El cine árabe se queda huérfano tras la muerte de Youssef Chahine

  • El director egipcio murió ayer en El Cairo a los 82 años por una hemorragia cerebral

A pesar de no ser un nombre muy conocido para el gran público, Youssef Chahine fue el cineasta que más aportó al cine árabe de la segunda mitad del siglo XX y su trabajo fue reconocido por el mundo del celuloide a lo largo de su carrera. Chahine murió ayer en El Cairo a los 82 años tras pasar más de un mes en coma debido a una hemorragia cerebral que sufrió el pasado 15 de junio. El director egipcio había viajado a París para recibir tratamiento médico, pero hace diez días regresó a El Cairo donde quedó patente que las esperanzas de una mejora en su estado de salud eran mínimas.

Chahine nació el 25 de enero de 1926 en la ciudad mediterránea de Alejandría, en el seno de una familia cristiana de origen libanés, y empezó su carrera cinematográfica en los años 50, época dorada del cine egipcio. Como miembro de una minoría religiosa, Chahine centró su producción artística en la temática social y de denuncia, y se atrevió a mostrar el lado más negativo de la sociedad egipcia.

Entre sus 44 producciones destacan algunos de los filmes más conocidos de Egipto, como Al Ard, que aborda el feudalismo en este país antes de la revolución de 1952, pero también algunas de las películas más polémicas.
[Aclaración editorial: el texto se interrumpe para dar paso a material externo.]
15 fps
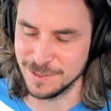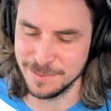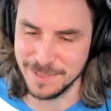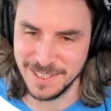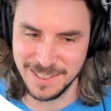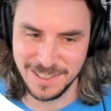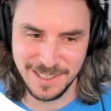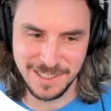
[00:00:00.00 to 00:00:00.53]

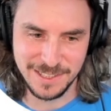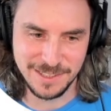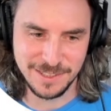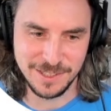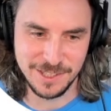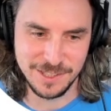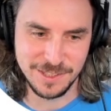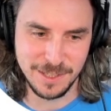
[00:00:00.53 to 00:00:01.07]
me. Let's
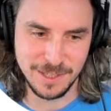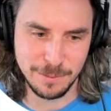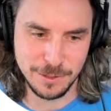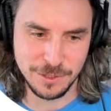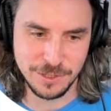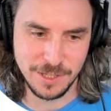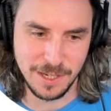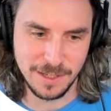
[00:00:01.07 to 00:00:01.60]
just double
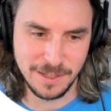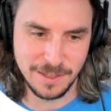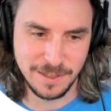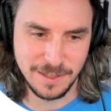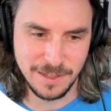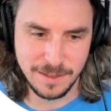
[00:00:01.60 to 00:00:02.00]
check.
Él mismo era un personaje polémico por su abierta oposición al régimen del presidente egipcio, Hosni Mubarak, en el poder desde 1981.

Chahine narró en sus trabajos algunos de los grandes acontecimientos históricos de Oriente Medio, como la reconquista de Jerusalén por los musulmanes en Al Naser Salehedin y la expedición de Napoleón Bonaparte a Egipto a finales del siglo XVII en Wadan Bonapart.

Su filme Iskandiriya ganó el Oso de Plata en el Festival de Berlín en 1978, en cuya lista de participantes Chahine apareció en repetidas veces. En el Festival de Cannes también se reconoció su trabajo con varias participaciones en el concurso oficial desde los años 50. Precisamente, fue en La Croisette donde Chahine alcanzó uno de los momentos culminantes en su carrera, cuando recibió en 1997 el premio 50 Aniversario por el conjunto de su obra artística.

Su última andadura por los festivales internacionales fue con Heya Fauda, estrenada en 2007 en Venecia, donde mostraba abiertamente las penurias de las clases bajas en Egipto y su discriminación en una sociedad poco igualitaria.

El trabajo que más le acercó a las pantallas comerciales de todo el mundo fue 11-09-01, en el que colaboró con otros nueve directores de fama internacional -entre ellos el mexicano Alejandro González Iñárritu y el estadounidense Sean Penn- para ofrecer una visión crítica y alejada de la oficial de los atentados del 11 de septiembre contra las Torres Gemelas en Nueva York.

El director, además, pasará a la historia por haber dado su primer papel protagonista al actor egipcio Omar Sharif, al igual que él, de raíces libanesas, en Lawrence de Arabia, una cinta sin la que la imagen de Oriente Medio en Occidente no sería la que es ahora, así como el cine árabe no podrá entenderse sin el legado que deja Chahine.